В 1973 году СССР наконец установил дипломатические отношения с Габоном. До этого времени габонцы от отношений всячески уклонялись. Как нам говорили наши начальники, они боялись советского идеологического проникновения. Может, это и было правдой, хотя бы частично – в Габоне авторитарно правил президент Альбер-Бернар Бонго (позднее принявший ислам и сменивший имя на Омар; в основном, ради инвестиций из арабских стран, а вовсе не из религиозных соображений). В своем кресле он сидел прочно, чему очень способствовал расквартированный под столицей Либревилем батальон французских десантников. Они там появились, когда народные массы – или те, кто себя выдавал за народ, – свергли предшественника Бонго Леона Мба. Он попросил о помощи французов, а те не отказали. Через два дня режим был восстановлен, а батальон – так, на всякий случай – остался. Но кроме батальона у Бонго были незаурядные умственные способности. Он не просто установил однопартийный режим, но выстроил систему сдержек и противовесов в стране, где насчитывается около 40 племен; раздал должности не только ближайшим родственникам, но и представителям ключевых племен, при том, что сам был из малочисленного и слабого племени батеке.
Просто к слову: когда в 1961 году раздавали независимость африканским странам, габонцы ее не хотели. Леон Мба посылал в Париж своего эмиссара просить, чтобы Габону оставили статус заморского департамента или хотя бы заморской территории, только бы остаться в составе Франции. Увы, не вышло.
В 1973 году Габон открыл посольство в Москве. В 1974 году должно было открыться советское посольство в Либревиле. Назначение в это посольство я получил сразу по приходу в МИД, еще в августе.
Это назначение стало для меня большой неожиданностью. Я-то собирался работать в Алжире. По итогам стажировки в консотделе посольство написало на меня запрос в отдел кадров, и я уже предвкушал, как вернусь в Алжир. Но вызвавший меня кадровик огорошил известием о том, что мне предстоит ехать в Габон. Когда я попросил его показать на висевшей на стене карте, где находится эта страна, он минут пять ползал по ней пальцами, пока не нашел – на самом экваторе. Я поинтересовался, можно ли отказаться. Кадровик сказал, что можно. Только лучше не надо. Можно вообще в МИД не попасть.

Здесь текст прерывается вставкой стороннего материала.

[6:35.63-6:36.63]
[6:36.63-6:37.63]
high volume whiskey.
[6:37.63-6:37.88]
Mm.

Я попросил хотя бы день на размышление. На семейном совете было решено, будь что будет. Надо ехать. Вторая точка бифуркации.
Париж! Отель на Сольферино
Я получил назначение в посольство, которого еще не было. Из-за всяких проволочек передовая группа вылетела в Либревиль только в октябре. В ноябре туда отправился посол В.Г. Филатов, а вместе с ним – довеском – отправили и меня. Габонцы еще не получили оборудования для выдачи виз, и мы должны были лететь через Париж, чтобы там получить визы в Габон.

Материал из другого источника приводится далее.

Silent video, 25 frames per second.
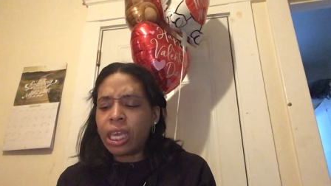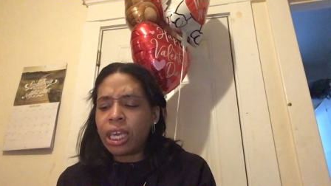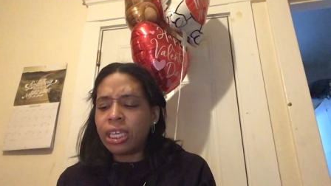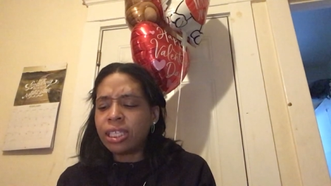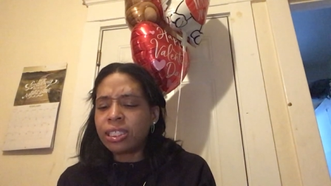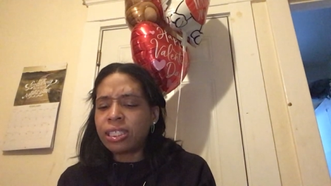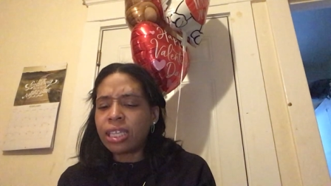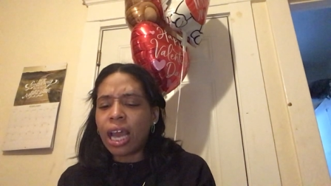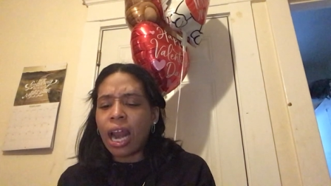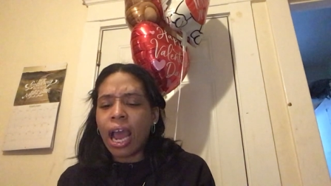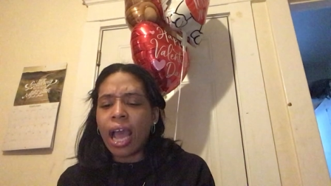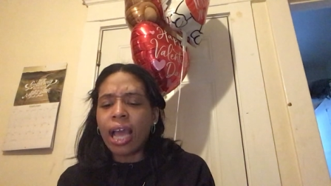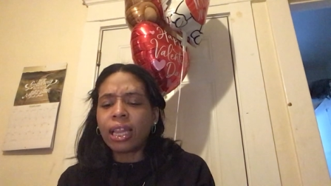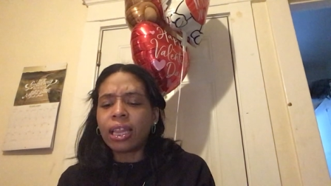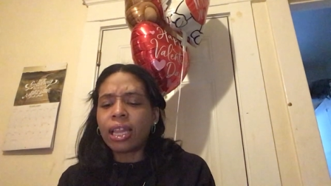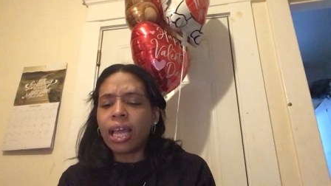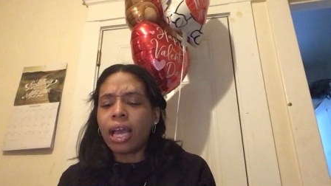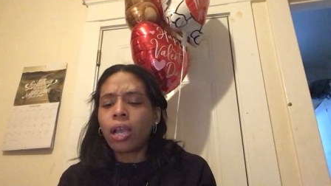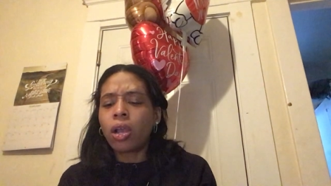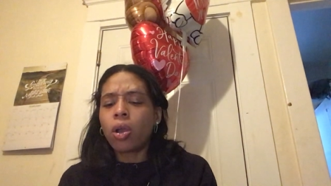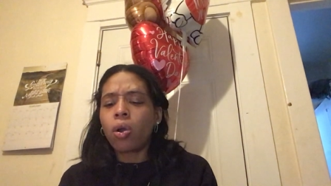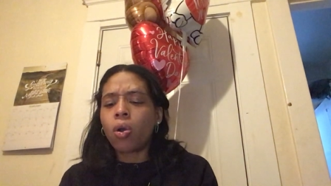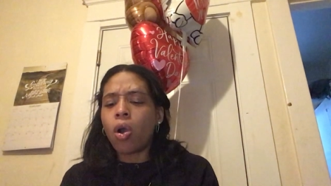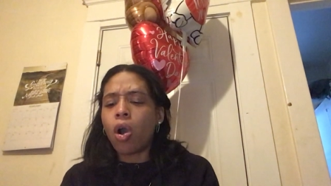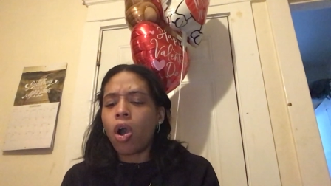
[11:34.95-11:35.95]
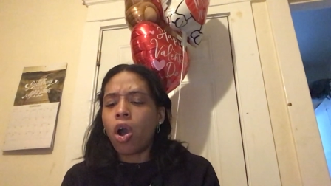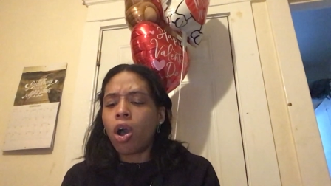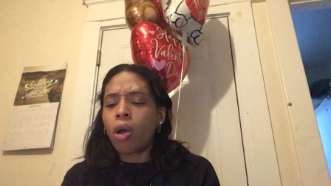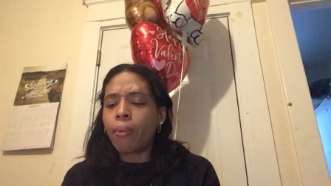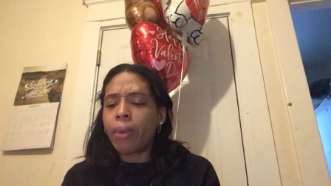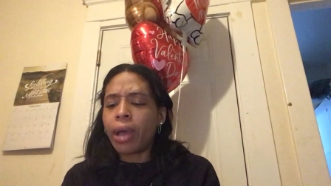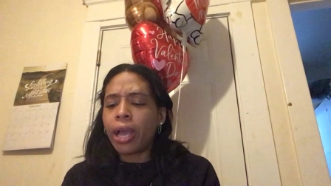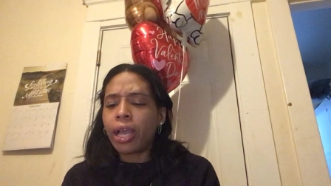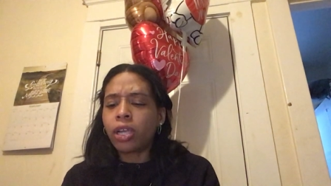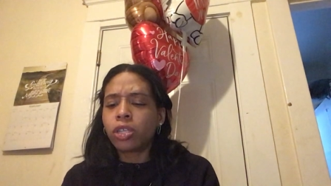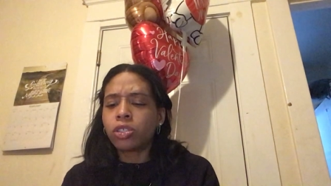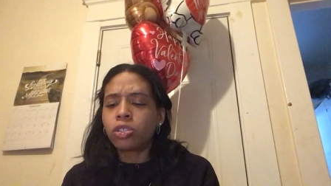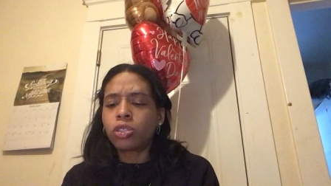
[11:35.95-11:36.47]
He said I let go all
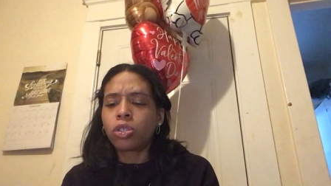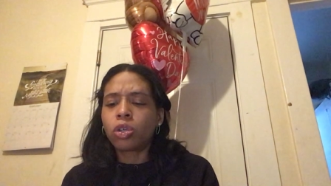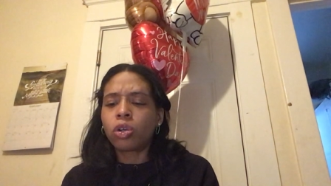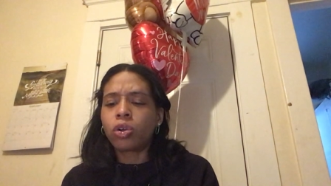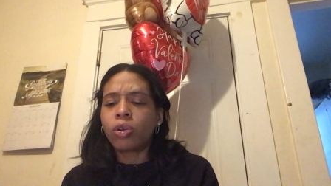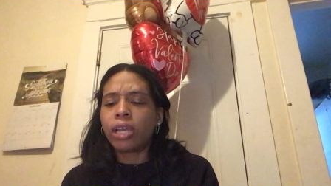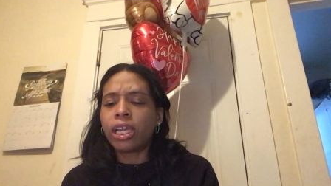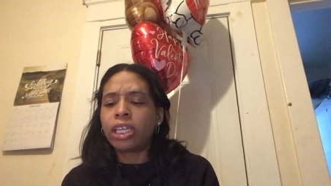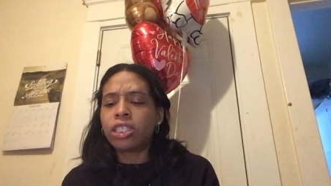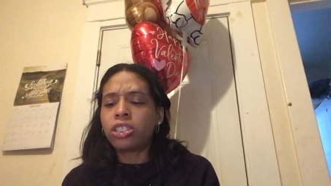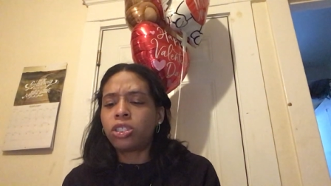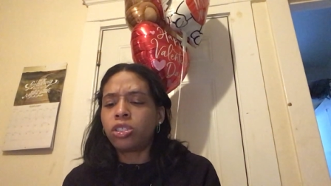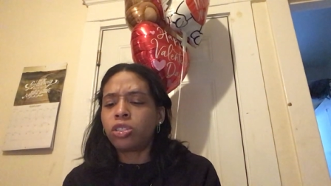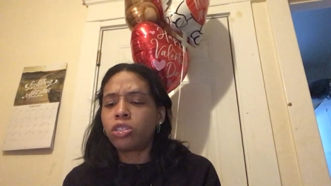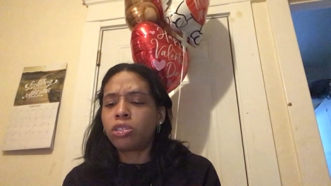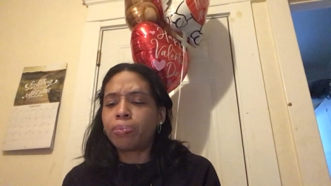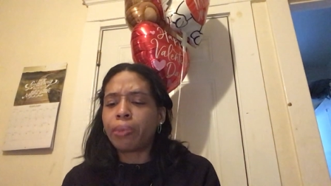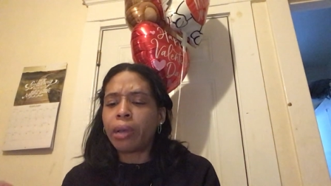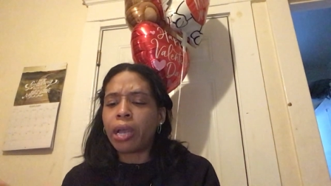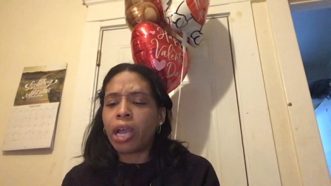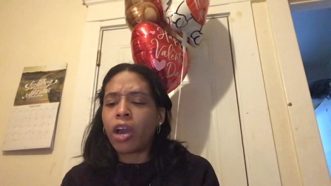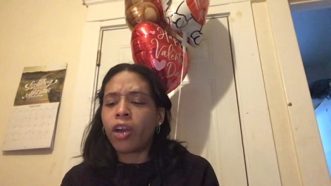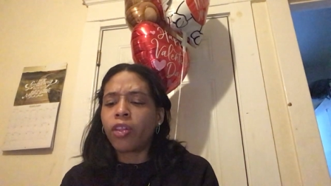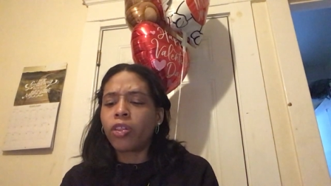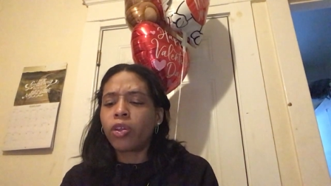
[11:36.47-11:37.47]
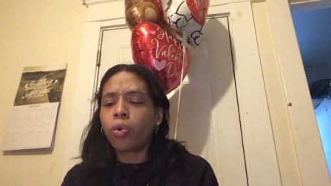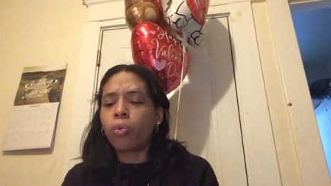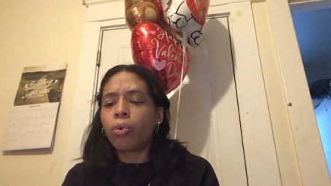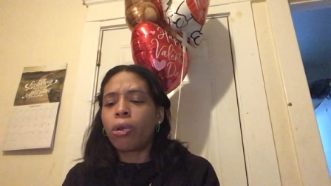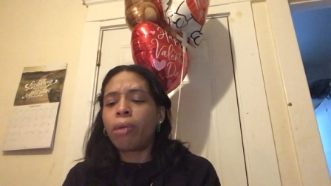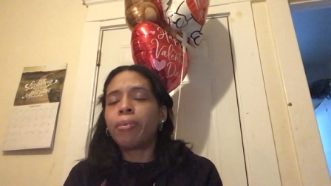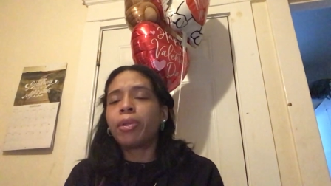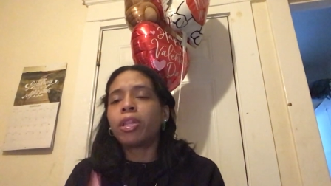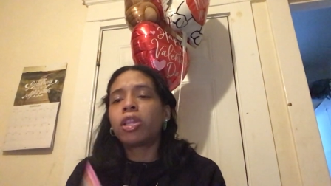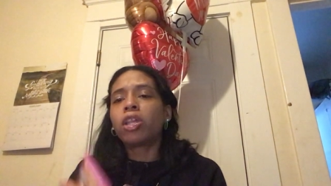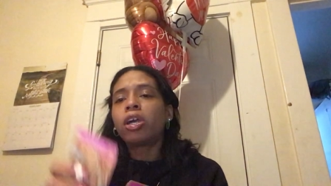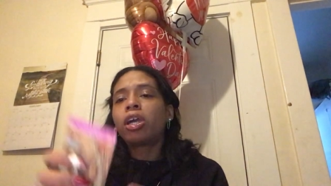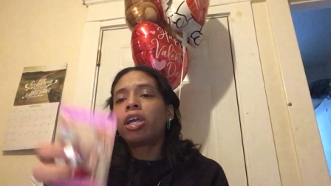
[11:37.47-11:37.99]
my control issues, my other
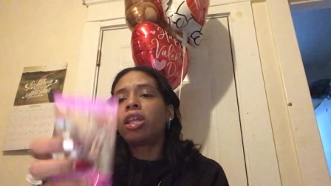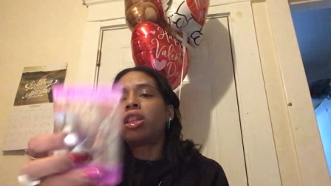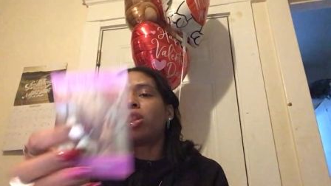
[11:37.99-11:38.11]
women. Look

Париж! Я заранее предвкушал, как я там славно погуляю. Мечта каждого советского человека – Париж!
Вернувшись из Алжира, я женился на Любе. Той, которую поймал за опоздание. Однако поскольку у посольства еще не было даже собственных помещений, а тем более жилья, полетел я в Либревиль один. Жена с трехмесячным сыном остались в Москве.
Долетели без проблем, в Париже нас встретили и сразу отвезли в гостиницу. Помню, как сейчас – «Hotel de l'UNESCO». Вот тут и началось. Посол возмущенно заявил, что они тут все охренели – его, посла Советского Союза, в какую-то занюханную гостиницу? (Раньше он работал в Париже, и что почем знал). Везите в другую и не какую-нибудь, а в отель «Монталамбер»! Ну, куда посольским деваться? Отвезли. Послу номер нашли сразу, а мне пришлось часа два сидеть в холле. Наконец разместившись, я отправился осматривать окрестности; кроме того, надо было где-то перекусить.
Мы прилетели в субботу. В Москве доброе Валютно-финансовое управление выдало мне на руки 15 долларов, а суточные я должен был получить в посольстве. Но оно до понедельника было закрыто. Мне надо было прожить два дня на 15 долларов. То, что эта задача невыполнима, я понял, зайдя в ближайшее бистро. За пол-багета с ветчиной и сыром и бокал пива я отдал почти все деньги (доллары я обменял на франки в гостинице – откуда мне было знать, что там самый низкий курс). От неминуемой голодной смерти меня спасли попавшие на работу в Париж однокурсники. Не помню, как, но я их разыскал и напросился в гости. Конечно, меня накормили.